- _WHAT IS NEEDED_
Leave out any pictures and transcribe all other data below exactly.

### DATA FOR REVIEW

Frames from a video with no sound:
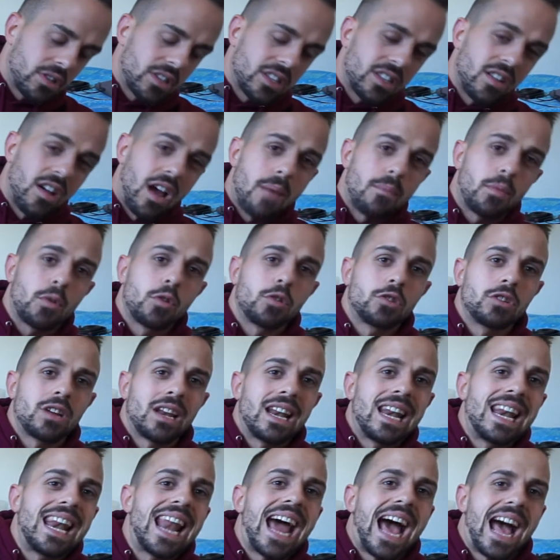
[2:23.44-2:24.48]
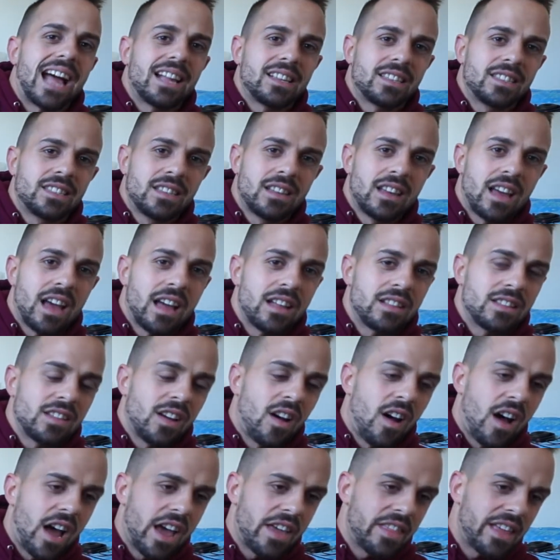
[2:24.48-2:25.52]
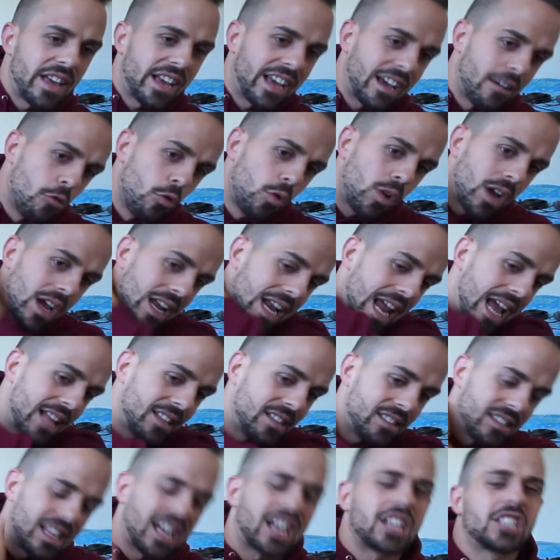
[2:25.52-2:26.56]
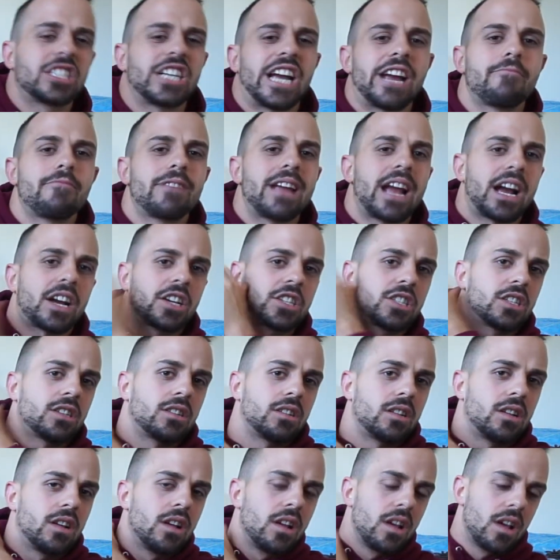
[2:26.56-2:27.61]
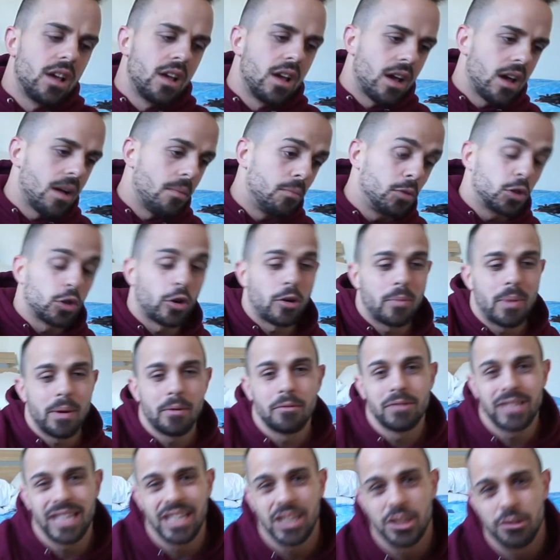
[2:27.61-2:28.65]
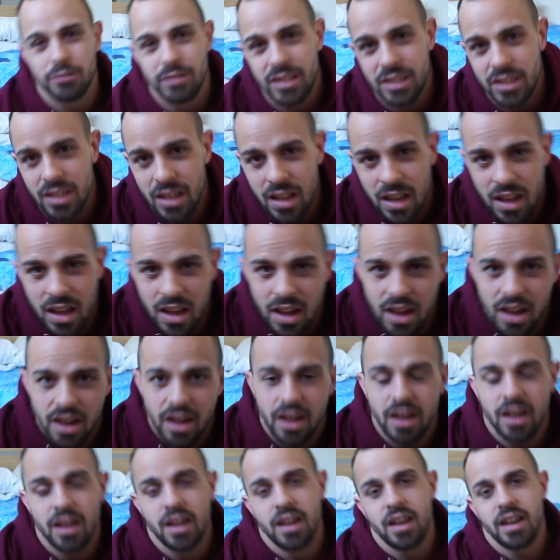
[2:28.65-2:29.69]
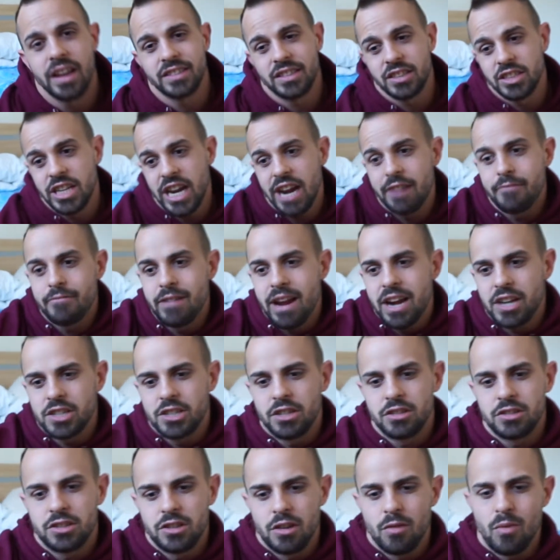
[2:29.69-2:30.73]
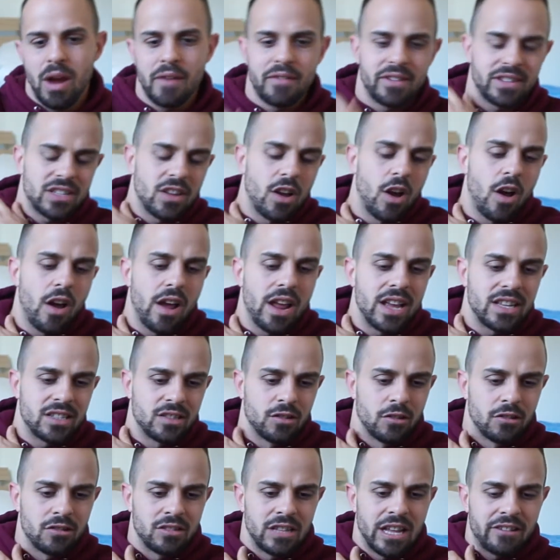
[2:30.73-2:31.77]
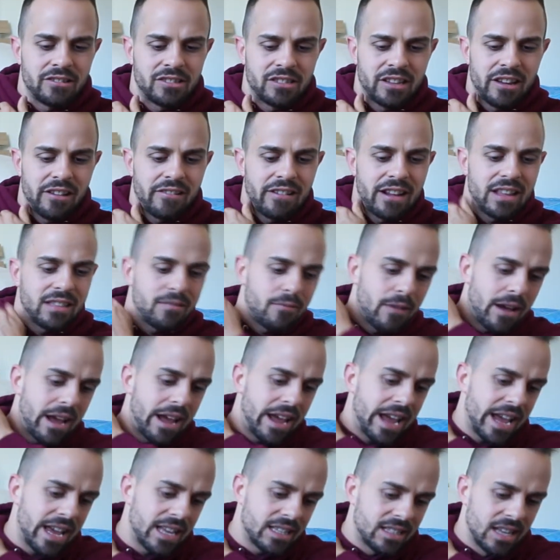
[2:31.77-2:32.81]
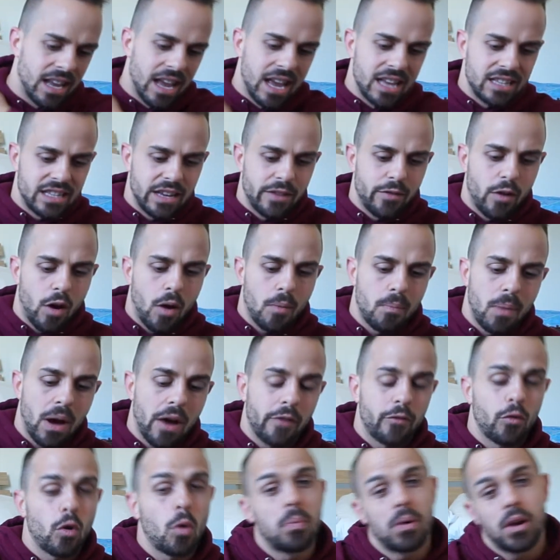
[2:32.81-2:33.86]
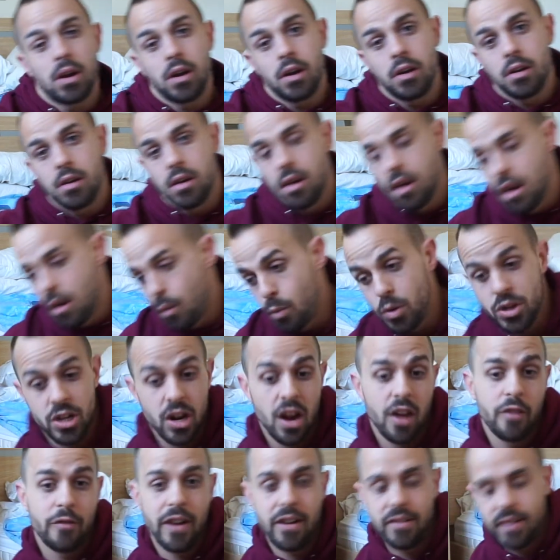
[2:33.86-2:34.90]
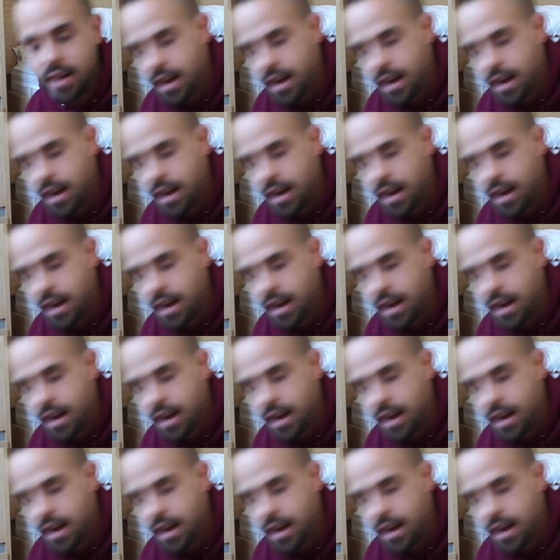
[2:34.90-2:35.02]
are tight because your lats are tight. They're all connected. It's like a chain reaction. Majority of people's injuries, it's a chain reaction. So where it's hurting, it's not necessarily where it is. It's either above or below, which I found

######

- _SOLUTION TO THE EXERCISE_
Frames from a video with no sound:
[2:23.44-2:24.48]
[2:24.48-2:25.52]
[2:25.52-2:26.56]
[2:26.56-2:27.61]
[2:27.61-2:28.65]
[2:28.65-2:29.69]
[2:29.69-2:30.73]
[2:30.73-2:31.77]
[2:31.77-2:32.81]
[2:32.81-2:33.86]
[2:33.86-2:34.90]
[2:34.90-2:35.02]
are tight because your lats are tight. They're all connected. It's like a chain reaction. Majority of people's injuries, it's a chain reaction. So where it's hurting, it's not necessarily where it is. It's either above or below, which I found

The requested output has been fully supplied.